- Directed by: Gandharva
- Written by: Dr. Madeva Bharani (dialogue)
- Screenplay by: Dr. Madeva Bharani
- Story by: Dr. Madeva Bharani
- Produced by: K M Eshwar Chandra Pokuri Shiva Prasad Ma Vivek Bharani
- Starring: Devaraj Charulatha
- Cinematography: V. K. Kannan
- Edited by: Victor Yadav
- Music by: Gandharva
- Production company: Bhuvi Creations
- Release date: 16 June 2000;
- Running time: 135 minutes
- Country: India
- Language: Kannada

= Bhoomi (2000 film) =

Bhoomi is a 2000 Indian Kannada-language drama film directed by Gandharva. The film stars Devaraj and Charulatha. The film revolves around Bhoomi, the daughter of a priest, who falls in love with Kathla, who belongs to a lower caste. When the society opposes their love, they try to fight against all odds to unite.

==Plot==
Bhoomi is the only daughter of an orthodox Brahmin of the village, Madhwacharya. Vishnubhat is another Brahmin belonging to a different sect, who wants to settle scores with Madhwacharya. Kesava, son of Madhwacharya is a modern youth and is against the orthodoxy. But he loves his sister Bhoomi very much. Though Bhoomi is of a very dominating nature, her love for dalits is unquestionable.

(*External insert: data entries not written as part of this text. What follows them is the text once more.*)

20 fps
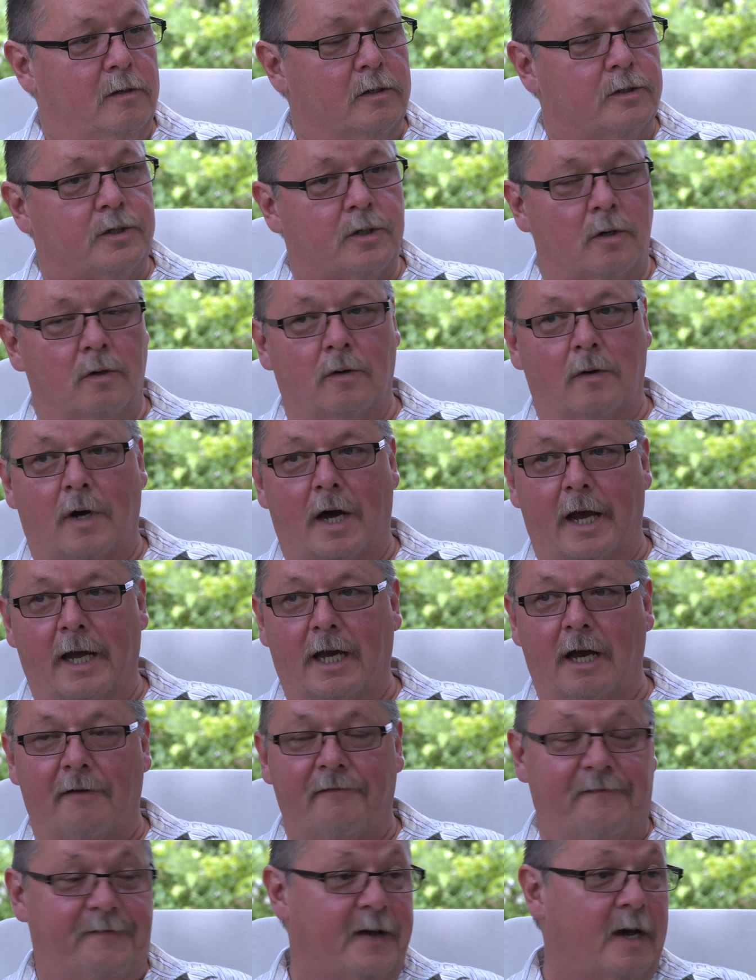So I
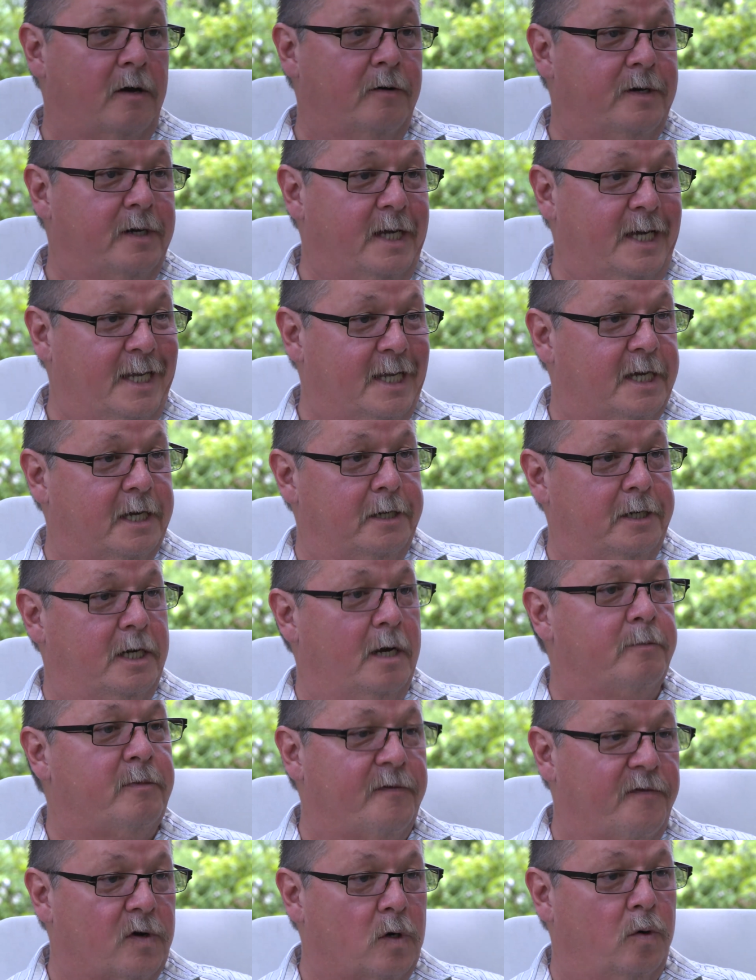got found in
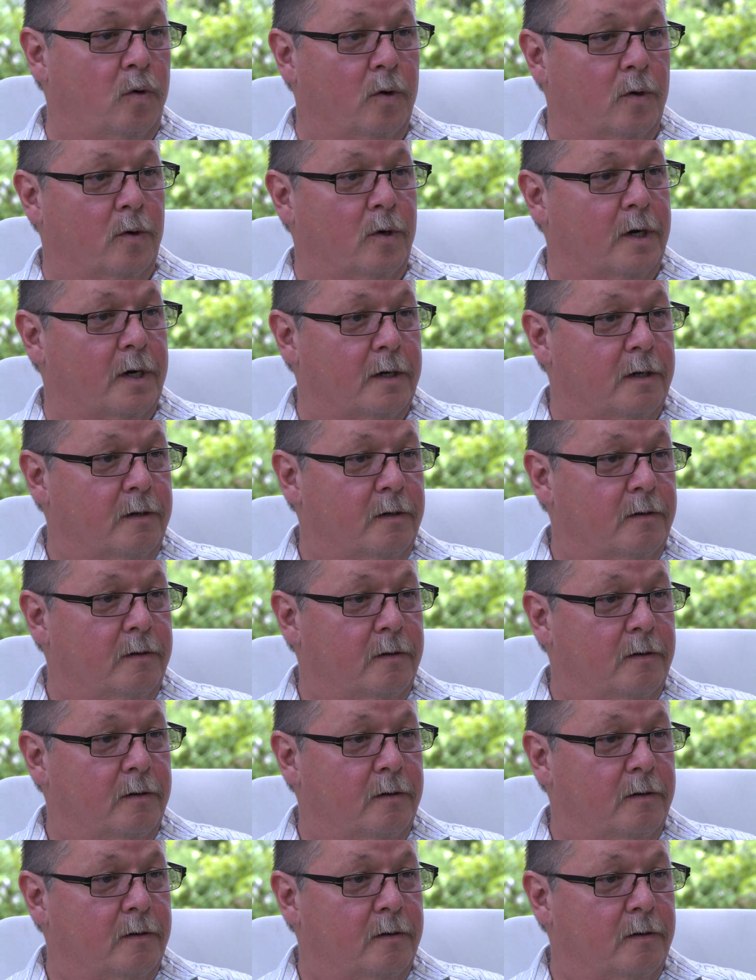contempt of a court order.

An unexpected incident leads to the blossoming of love between Bhoomi and the village drummer Kathla. Meanwhile Bhoomi becomes pregnant also. Coming to know that his daughter is pregnant, Madhwacharya, wants to separate her from Kathla, but fails. Then he along with Kathla’s father tries to abort the pregnancy of Bhoomi, but there also he fails. And the conflict goes on.

==Cast ==
- Devaraj as Kathla
- Charulatha as Bhoomi
- Loknath as Madhwacharya
- Shankar Ashwath as Kesava
- HMT Ananthu as Vishnu Bhatta
- Karibasavaiah
- Krishnegowda
- Killer Venkatesh

== Music ==
The music was composed by director Gandharva also who also penned lyrics for all six songs.

Track listing
| No. | Title | Singer(s) | Length |
|---|---|---|---|
| 1. | "Suttha Eluralli" | S. P. Balasubrahmanyam |  |
| 2. | "Kogile Ku Ku" | Manjula Gururaj |  |
| 3. | "Maalige Maneya" | Rajesh Krishnan |  |
| 4. | "Kalyan Kalyana" | Manjula Gururaj |  |
| 5. | "Elu Saagaradaache" | S. P. Balasubrahmanyam |  |
| 6. | "Manadaage" | Shashikala |  |

==Reception==
A reviewer from Sify noted that "The director seems to have been confused here - whether to make it an art film or a commercial one. The subject he has chosen is that of the former, while the cast he had selected belong to commercial films" and concluded that "One or two songs by music director Gandharva and a few dialogues by Maadeva Bharani are worth mentioning".

A reviewer from indiainfo.com rated the film two out of five stars and wrote that "Once again targeting the Brahmin orthodoxy is Bhoomi, the debut film of Dr Mahadeva Bharani as director and storywriter. However, the film drags no end and predictably at that".

A reviewer from go4i wrote "Sadly, the pace is ponderous, the narration is nonsensical, performances awful and the story ancient. [..] Debutante director Gandharva has turned the eternal tale of clashes between the upper caste and the lower caste into a circus. That he lacks a cinematic vision of any kind is clear from this film".